Okumaya başlamadan önce söylemem gerekir ki, 23. bölüm iki parttan oluşacak. Eğer hepsini tek bölüme sığdırmam gerekseydi bölüm çok uzun olacağından ve sıkılabileceğinizden iki parta ayrımaya karar verdim ehehe ;)
Keyifli okumalar!!
[Part 1]
~~
"Kâbusların hiç bitmeyeceğine inanırdım, Tanrı bana cennettinden bir düşü armağan edene dek."
Hayatın dikenli yollarında yürürken, Azrail canımı alıncaya dek bu dikenlere mahkum olduğumu düşünürdüm. Etrafım karanlıktı ve ben kibritim bile olmadan yönümü bulmaya çalışıyordum. Sarılı ellerimle tutunacak bir dalım yoktu, beni kurtaracak bir şeylerin olduğunu umduğum gökyüzü bana sadece gözyaşlarını bahşediyordu ve benim ruhum yorgundu, yardım arayacak kadar güçlü değildim.

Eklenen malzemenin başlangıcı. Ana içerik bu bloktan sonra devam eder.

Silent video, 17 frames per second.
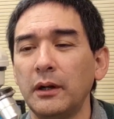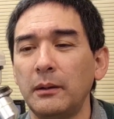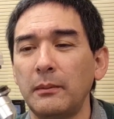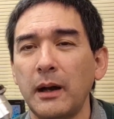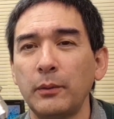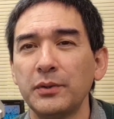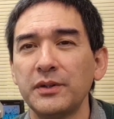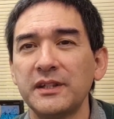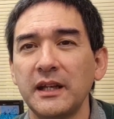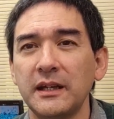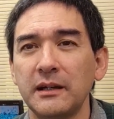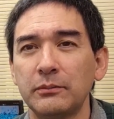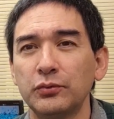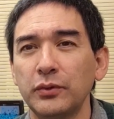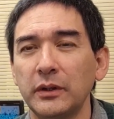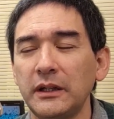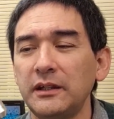Um, I would say
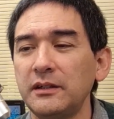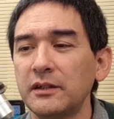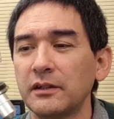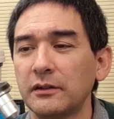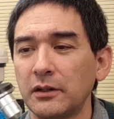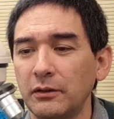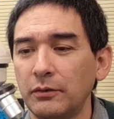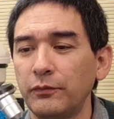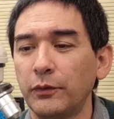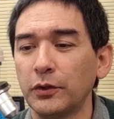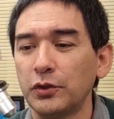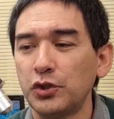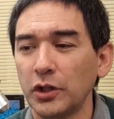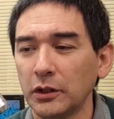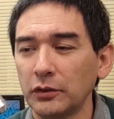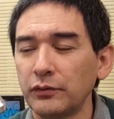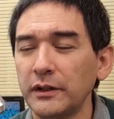them really uh, for
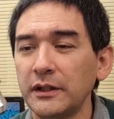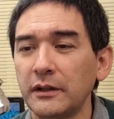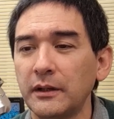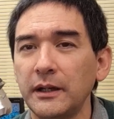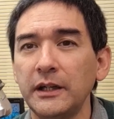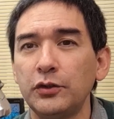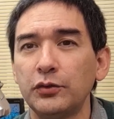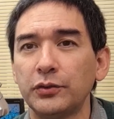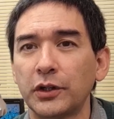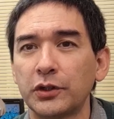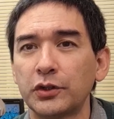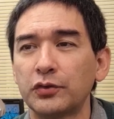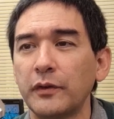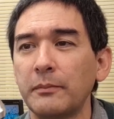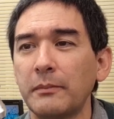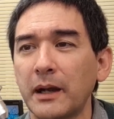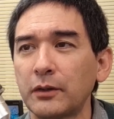children, uh,
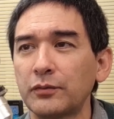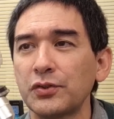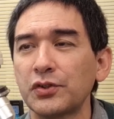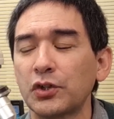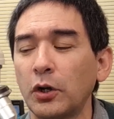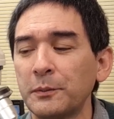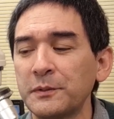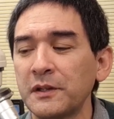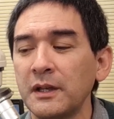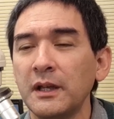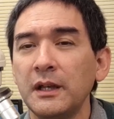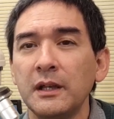introductory microscopes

Ayak tabanlarım parçalanmıştı, ellerimdeki yaraların iyileşmesi uzun sürmüştü belki ama şu anda kucağında bulunduğum bu sıcaklığı düşününce, değer diyordum.
Gökyüzümdeki o kara bulutları dağıtan bu adam için değerdi ve şimdi onun kollarındayken, hiçbir kötülüğün bana ulaşamayacağını hissediyordum.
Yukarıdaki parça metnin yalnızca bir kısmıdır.